- _YOUR ASSIGNMENT_:
Report all lines in the records that hold the string "Transcript".

------ RECORDS TO USE ------

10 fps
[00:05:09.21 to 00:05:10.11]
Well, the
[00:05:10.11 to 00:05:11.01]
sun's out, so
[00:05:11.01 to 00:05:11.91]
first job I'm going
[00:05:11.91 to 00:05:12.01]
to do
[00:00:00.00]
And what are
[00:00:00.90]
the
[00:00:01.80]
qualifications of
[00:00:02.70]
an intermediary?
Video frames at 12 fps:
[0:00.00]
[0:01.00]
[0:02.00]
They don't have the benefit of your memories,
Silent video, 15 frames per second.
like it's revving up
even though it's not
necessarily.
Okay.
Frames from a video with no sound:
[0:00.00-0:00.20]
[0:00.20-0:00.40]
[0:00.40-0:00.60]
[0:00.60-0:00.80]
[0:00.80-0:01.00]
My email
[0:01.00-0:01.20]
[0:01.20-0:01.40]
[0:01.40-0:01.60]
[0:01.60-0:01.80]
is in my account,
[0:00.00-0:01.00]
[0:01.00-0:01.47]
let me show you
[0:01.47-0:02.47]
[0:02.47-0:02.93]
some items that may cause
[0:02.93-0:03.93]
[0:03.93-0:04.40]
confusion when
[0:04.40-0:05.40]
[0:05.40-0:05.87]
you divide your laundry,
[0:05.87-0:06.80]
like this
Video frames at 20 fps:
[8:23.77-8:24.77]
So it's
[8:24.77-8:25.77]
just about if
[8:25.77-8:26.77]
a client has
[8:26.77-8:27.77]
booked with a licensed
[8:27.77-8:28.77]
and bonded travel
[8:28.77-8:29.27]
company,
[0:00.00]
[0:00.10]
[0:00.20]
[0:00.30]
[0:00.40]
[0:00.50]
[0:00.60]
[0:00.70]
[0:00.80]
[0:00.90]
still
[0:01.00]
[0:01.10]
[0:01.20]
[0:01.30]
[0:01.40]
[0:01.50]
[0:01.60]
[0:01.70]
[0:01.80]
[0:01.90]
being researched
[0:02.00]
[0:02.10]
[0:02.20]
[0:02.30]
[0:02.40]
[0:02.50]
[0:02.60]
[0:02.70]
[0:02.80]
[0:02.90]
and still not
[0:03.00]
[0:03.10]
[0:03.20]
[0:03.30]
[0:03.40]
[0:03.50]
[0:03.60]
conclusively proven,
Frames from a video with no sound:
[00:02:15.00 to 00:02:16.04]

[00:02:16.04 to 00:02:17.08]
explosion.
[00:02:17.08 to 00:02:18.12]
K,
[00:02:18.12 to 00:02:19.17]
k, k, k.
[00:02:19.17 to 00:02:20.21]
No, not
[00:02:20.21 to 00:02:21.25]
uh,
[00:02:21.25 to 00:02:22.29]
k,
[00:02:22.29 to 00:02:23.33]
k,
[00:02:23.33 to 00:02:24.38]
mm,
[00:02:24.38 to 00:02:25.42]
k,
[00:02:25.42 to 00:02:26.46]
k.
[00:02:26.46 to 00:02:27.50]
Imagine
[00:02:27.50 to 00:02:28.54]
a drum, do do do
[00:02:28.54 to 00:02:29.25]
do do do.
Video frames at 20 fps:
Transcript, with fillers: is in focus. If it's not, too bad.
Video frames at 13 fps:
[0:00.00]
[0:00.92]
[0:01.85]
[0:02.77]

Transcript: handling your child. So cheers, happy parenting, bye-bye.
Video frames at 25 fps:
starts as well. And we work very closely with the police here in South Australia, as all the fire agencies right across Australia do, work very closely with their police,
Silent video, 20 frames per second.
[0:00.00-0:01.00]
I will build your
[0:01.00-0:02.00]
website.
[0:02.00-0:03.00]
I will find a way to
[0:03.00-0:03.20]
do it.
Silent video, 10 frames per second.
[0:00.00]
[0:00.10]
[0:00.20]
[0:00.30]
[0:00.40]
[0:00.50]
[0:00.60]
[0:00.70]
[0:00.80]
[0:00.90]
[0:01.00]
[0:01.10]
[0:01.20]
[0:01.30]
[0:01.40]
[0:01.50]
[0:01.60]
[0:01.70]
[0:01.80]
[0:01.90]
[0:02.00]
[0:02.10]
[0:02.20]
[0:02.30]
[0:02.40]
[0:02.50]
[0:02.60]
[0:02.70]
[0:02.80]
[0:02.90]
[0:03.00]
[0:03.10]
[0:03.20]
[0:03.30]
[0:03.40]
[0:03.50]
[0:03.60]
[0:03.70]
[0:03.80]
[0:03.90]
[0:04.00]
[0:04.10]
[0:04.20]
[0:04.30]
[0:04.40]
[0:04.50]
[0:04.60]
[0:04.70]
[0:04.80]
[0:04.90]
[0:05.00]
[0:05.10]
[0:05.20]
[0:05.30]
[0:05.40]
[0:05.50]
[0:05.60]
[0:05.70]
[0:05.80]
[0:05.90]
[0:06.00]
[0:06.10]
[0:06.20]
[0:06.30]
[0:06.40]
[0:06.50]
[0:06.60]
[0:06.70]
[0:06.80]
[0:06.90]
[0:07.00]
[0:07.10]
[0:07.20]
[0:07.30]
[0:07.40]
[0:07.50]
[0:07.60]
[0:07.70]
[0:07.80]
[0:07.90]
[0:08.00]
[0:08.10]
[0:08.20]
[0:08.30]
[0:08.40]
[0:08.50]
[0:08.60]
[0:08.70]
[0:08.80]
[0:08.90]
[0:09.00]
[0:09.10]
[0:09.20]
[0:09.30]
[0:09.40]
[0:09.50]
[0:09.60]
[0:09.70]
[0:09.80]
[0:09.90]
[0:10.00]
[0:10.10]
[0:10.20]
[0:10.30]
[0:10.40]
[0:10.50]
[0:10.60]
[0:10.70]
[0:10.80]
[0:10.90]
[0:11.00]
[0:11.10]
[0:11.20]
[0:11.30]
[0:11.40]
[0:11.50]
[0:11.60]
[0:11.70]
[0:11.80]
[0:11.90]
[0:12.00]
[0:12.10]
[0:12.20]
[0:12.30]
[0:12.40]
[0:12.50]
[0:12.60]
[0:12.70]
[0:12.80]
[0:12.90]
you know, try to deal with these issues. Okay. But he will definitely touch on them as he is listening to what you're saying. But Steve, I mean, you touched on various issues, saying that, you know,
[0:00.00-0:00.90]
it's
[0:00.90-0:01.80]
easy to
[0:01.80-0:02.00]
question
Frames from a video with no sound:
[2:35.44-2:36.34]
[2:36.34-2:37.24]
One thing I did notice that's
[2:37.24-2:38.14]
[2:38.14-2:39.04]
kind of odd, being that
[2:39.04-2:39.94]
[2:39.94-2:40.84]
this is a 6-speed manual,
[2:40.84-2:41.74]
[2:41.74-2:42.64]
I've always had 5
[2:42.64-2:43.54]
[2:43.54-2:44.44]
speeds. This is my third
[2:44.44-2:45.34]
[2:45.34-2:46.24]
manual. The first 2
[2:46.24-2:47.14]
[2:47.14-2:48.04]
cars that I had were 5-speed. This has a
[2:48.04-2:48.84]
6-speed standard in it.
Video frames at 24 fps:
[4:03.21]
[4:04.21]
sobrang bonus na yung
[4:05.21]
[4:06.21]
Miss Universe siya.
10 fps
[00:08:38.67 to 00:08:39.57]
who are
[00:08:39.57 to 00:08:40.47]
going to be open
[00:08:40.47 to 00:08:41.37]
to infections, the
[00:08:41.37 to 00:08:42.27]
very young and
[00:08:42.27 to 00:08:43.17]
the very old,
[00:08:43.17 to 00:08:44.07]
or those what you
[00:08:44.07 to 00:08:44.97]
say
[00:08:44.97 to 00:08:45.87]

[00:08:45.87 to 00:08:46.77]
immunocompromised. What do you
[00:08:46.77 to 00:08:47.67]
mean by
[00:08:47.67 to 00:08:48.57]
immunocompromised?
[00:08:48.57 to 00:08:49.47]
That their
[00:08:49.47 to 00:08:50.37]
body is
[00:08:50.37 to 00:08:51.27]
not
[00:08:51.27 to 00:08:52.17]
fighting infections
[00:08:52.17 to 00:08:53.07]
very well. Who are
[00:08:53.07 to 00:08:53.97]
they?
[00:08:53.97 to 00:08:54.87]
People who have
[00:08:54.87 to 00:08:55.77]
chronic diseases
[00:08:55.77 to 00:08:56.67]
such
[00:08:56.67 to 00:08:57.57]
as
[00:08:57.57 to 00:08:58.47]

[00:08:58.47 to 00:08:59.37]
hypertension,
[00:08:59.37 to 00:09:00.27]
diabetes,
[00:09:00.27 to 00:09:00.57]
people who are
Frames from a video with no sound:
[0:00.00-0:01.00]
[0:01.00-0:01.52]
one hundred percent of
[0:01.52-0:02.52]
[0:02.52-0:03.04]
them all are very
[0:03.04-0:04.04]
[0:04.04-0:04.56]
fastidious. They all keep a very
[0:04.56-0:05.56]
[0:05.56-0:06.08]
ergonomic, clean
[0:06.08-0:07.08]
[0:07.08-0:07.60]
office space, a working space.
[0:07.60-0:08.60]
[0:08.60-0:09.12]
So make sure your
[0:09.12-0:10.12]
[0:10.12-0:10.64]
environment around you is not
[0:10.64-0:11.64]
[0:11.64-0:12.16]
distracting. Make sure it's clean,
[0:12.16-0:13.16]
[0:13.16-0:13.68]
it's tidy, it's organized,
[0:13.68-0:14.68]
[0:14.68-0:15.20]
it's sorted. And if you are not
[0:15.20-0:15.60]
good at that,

------

- _THE ANSWER_:
Transcript, with fillers: is in focus. If it's not, too bad.
Transcript: handling your child. So cheers, happy parenting, bye-bye.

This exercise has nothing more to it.